Federico Elton en Galería TRECE / Pintura Intangible
Expositor: Federico Elton
Lugar: Galería TRECE (Nueva Costanera 3980, Vitacura)
Técnica: pintura
Fecha: 5 de enero al 5 de febrero 2007
Entrada: liberada
Informaciones: 092210343 Federico Elton, 3781981/ 09 8538493 galería
En la pintura chilena de estas últimas décadas se ha producido en muchos pintores un retorno al paisaje como referente. La naturaleza, o también, el mundo fenoménico tienen una presencia cotidiana paralela a la contingencia, a la historia o al paisaje urbano. En otras palabras, Federico Elton transita desde la memoria hacia todo aquello que lo ha impregnado, tal vez desde la infancia, en una serie de motivaciones reconstructivas de sensaciones, donde tal vez el único medio para recuperarlas sea la pintura.
Este artista, de profesión arquitecto, ha llegado al color, a la materia y la pasta, para conformar un trabajo plástico que, curiosamente, borra o parece suprimir la adhesión habitual que los arquitectos-pintores tienen por la línea, por lo corpóreo, por el ilusionismo volumétrico, en fin, por una suerte de estructuración tectónica, como lo hemos visto, por ejemplo, en la propia pintura de Roberto Matta, Jaime Bendersky o Ernesto Barreda.
La pintura de F. Elton parece revelar la exploración, ciertamente intuitiva, en torno a las propias cualidades de la pintura al óleo. El material es sometido a diversos tratamientos para investigar su delgadez o espesor, proceso desde el cual el artista indaga las diversas áreas por donde la pintura se despliega. Es decir, los diferentes estados de la materia van situándose, pero al mismo tiempo van significando los “territorios” que se construyen para organizar la levedad de estos paisajes imaginarios que comparecen a los ojos del espectador.

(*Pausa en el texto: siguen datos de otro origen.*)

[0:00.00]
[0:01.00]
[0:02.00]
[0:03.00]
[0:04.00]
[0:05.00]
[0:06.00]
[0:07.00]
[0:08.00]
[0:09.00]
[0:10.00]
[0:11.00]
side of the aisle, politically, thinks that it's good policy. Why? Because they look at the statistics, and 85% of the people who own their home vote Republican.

Desde una delicadeza cromática y gestual, el artista altera la “construcción” del concepto de paisaje tradicional mediante la eliminación radical de puntos de fuga, la ambigüedad de la línea de horizonte y, sobre todo, eludiendo el andamiaje complementario de líneas y elementos que estructuran la idea de ilusionismo tridimensional.
Tal vez, el artista se involucra, de manera inconsciente, en una organización cromática y gestual que apunta a una visualidad evanescente que pareciera estar en constante movimiento. Sí, son paisajes imaginarios que despiertan en el espectador asociaciones con miradas aéreas, con fumarolas, con vapores que fluyen en ciertas atmósferas oníricas y que se conectan, en forma automática, con experiencias vividas y guardadas por la memoria.

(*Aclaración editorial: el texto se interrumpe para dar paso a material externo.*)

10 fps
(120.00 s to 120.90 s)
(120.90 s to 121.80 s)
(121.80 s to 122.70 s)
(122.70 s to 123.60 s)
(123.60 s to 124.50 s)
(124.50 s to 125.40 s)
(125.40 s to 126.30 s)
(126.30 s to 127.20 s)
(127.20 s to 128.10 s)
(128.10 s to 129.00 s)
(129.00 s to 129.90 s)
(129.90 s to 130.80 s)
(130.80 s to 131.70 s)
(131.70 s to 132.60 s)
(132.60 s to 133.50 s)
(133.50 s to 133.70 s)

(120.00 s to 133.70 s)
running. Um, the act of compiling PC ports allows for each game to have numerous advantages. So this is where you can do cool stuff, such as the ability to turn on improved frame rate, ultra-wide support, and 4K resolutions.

El rescate de esas vivencias nos lleva obligadamente a una reconstrucción de escena y, es ahí, en ese punto, donde el artista actúa desde la pintura, reponiendo fragmentariamente sólo la impresión de paisaje, ya que los significantes se han apoderado de la escena dominando la totalidad del espacio de la tela.
El artista, al eliminar las estrategias del ilusionismo tridimensional deja fuera, también, todo rastro de iconicidad, por tanto en sus obras no reconocemos referencias directas con las cosas y seres del mundo. Entramos, entonces, en zonas profundamente conflictivas respecto al significado, proponiendo así, una obra totalmente abierta de acuerdo a los aspectos narrativos.

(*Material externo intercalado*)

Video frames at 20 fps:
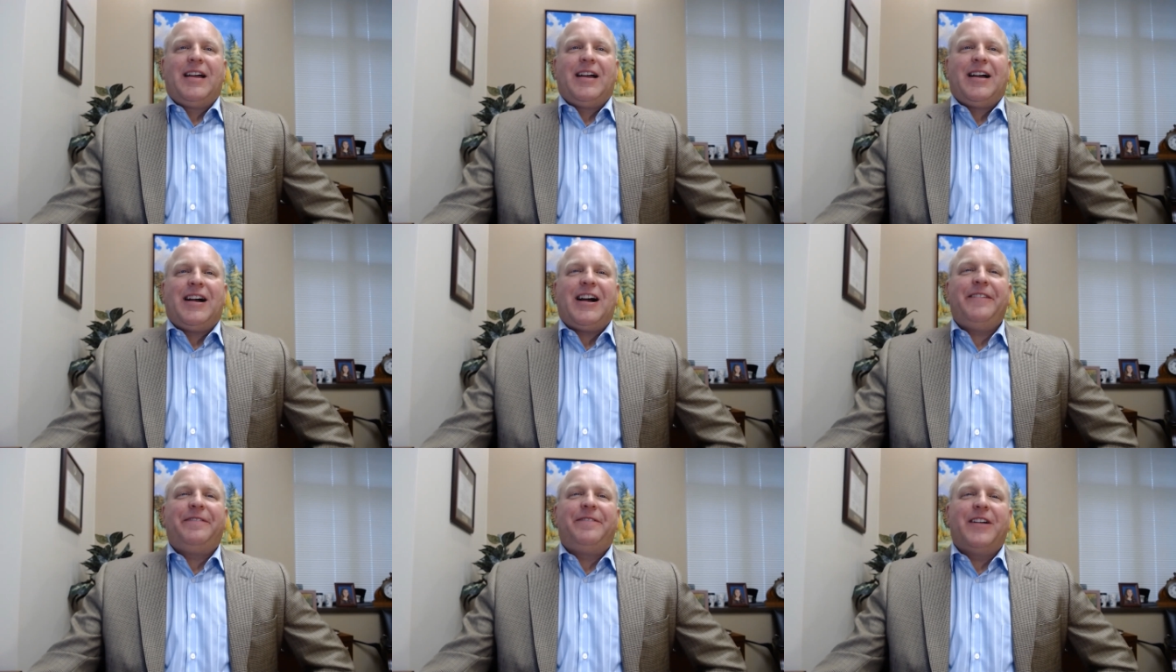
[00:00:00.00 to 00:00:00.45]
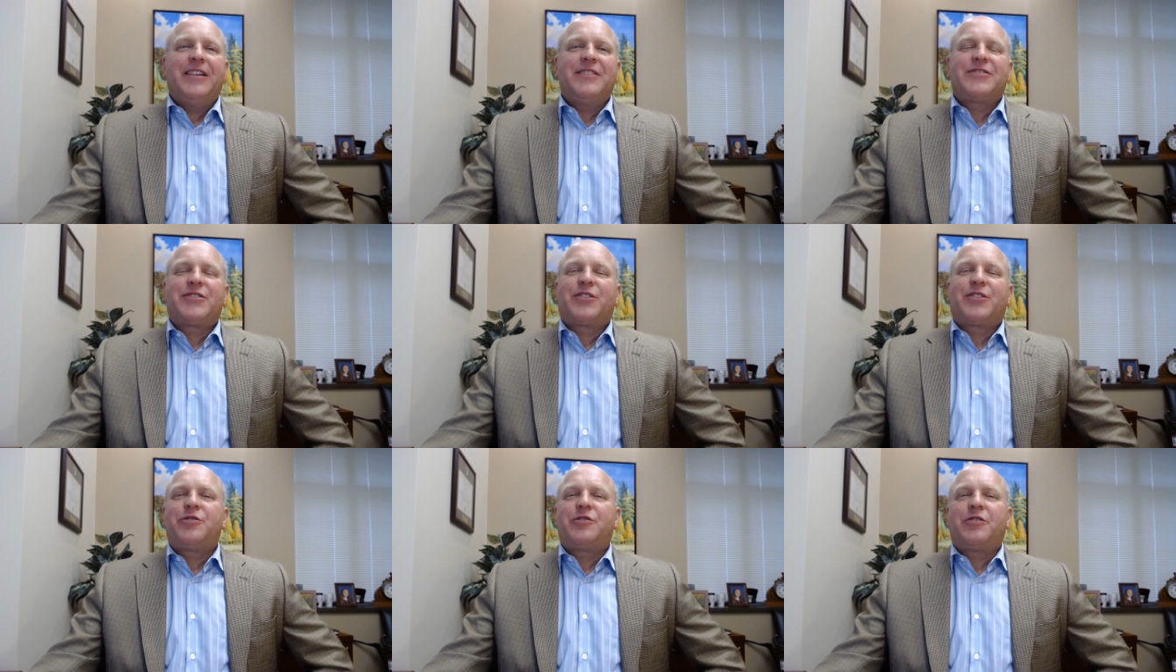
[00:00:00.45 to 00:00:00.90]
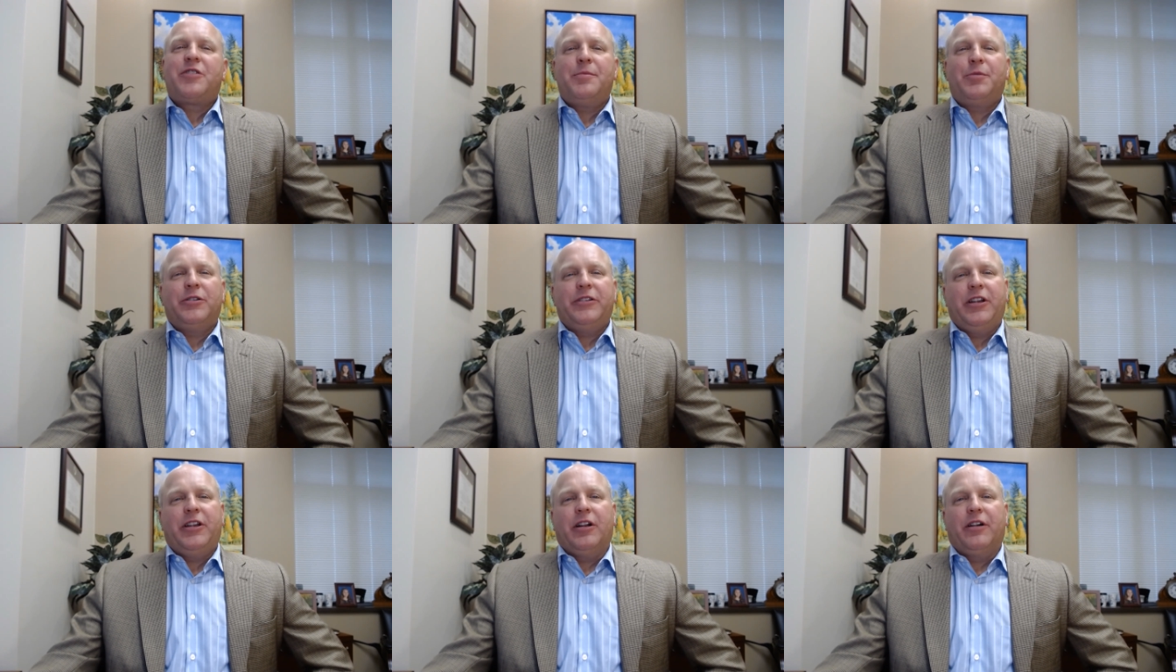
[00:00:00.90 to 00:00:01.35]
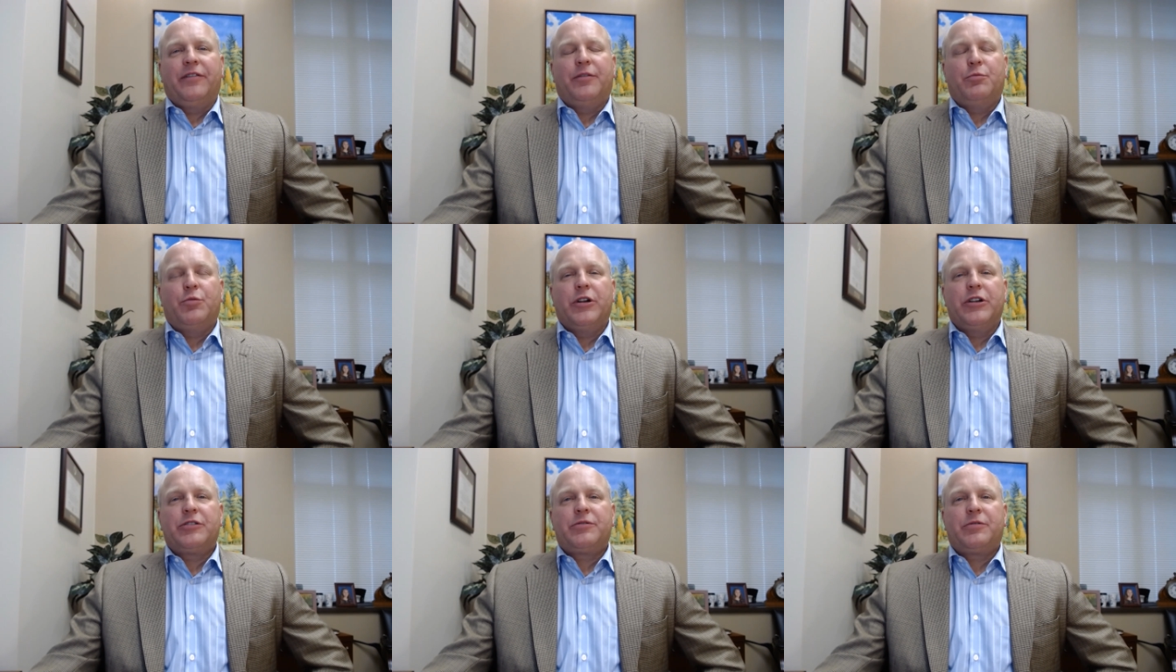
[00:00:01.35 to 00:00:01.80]
Hi friends, Kurt Trebold here
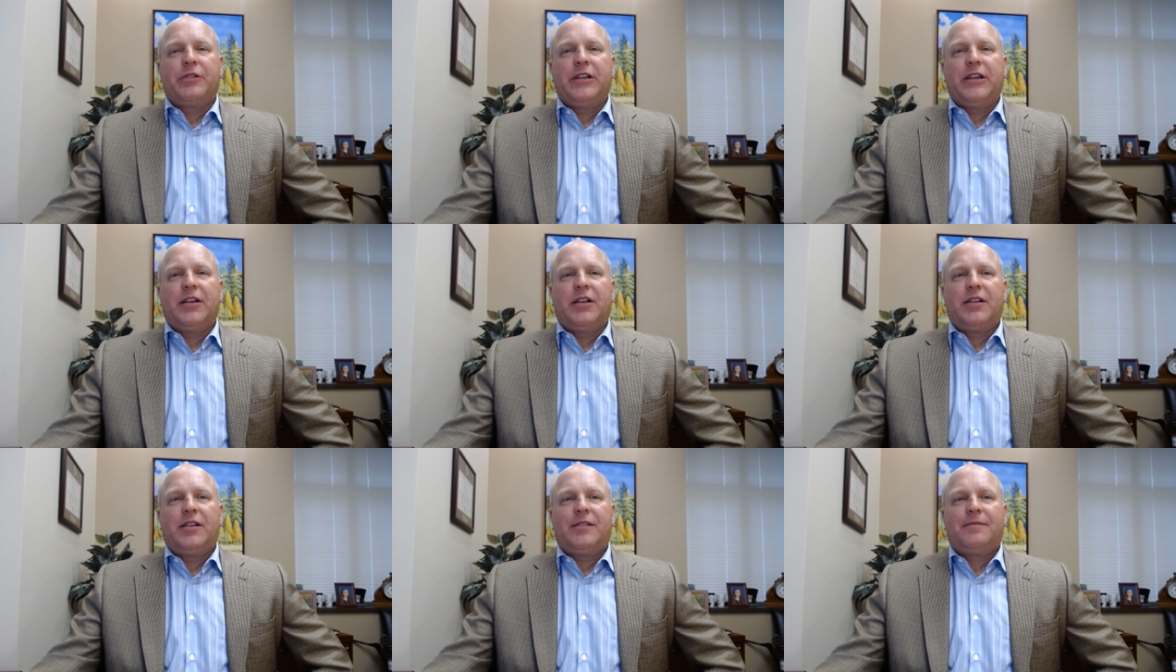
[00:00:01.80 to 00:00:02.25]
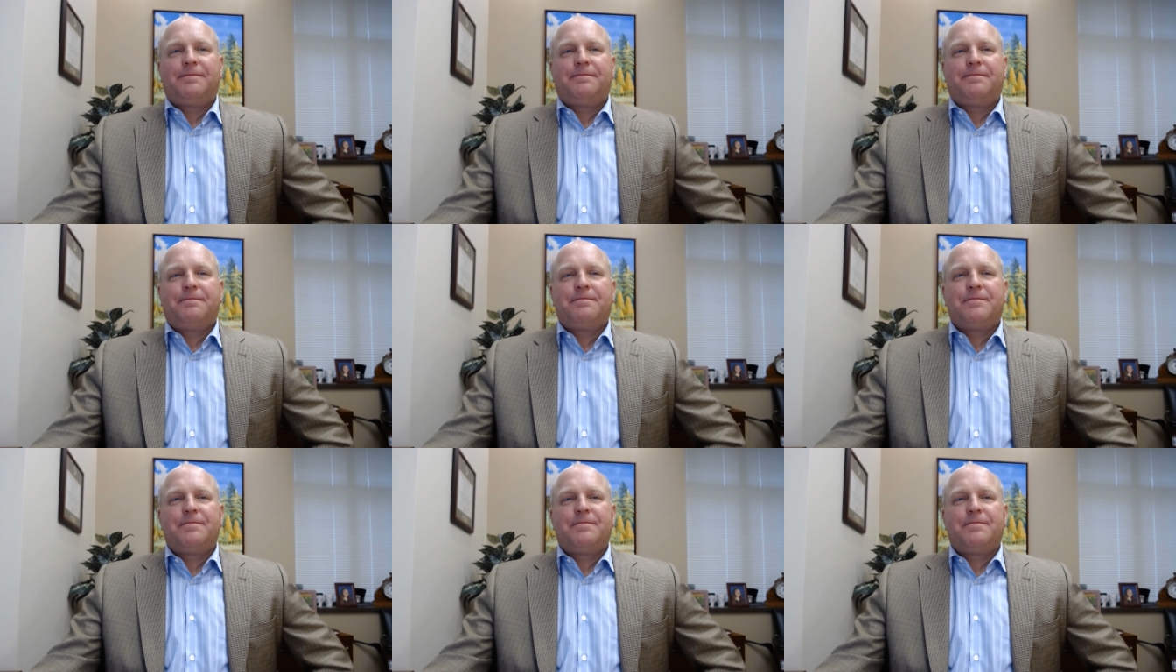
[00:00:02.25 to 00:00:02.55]
from One Tree Hill.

Destaquemos que junto a la impronta cromática evanescente, el artista propone una constante en una parte importante de sus obras, cual es la presencia de líneas o gestos gráficos de diferentes colores mediante el pastel graso. Sobre todo en sus últimas obras, F. Elton, recurre de manera progresiva al uso de la gráfica y a sus consecuencias sobre los planos de color. Ésta atraviesa fugazmente la escena del color, indicando la presencia objetiva de la superficie plana del soporte, como si fuese un punto de referencia para señalar la tercera dimensión sugerida. Lo que sucede es que el espectador realmente se sumerge en esa ambigüedad de profundidades, donde los primeros planos marcados por los gestos gráficos conviven con esas sugerencias espaciales e infinitos horizontes que, seguramente, llevan la imaginación del que mira a situaciones mágicas, subjetivas y abiertas.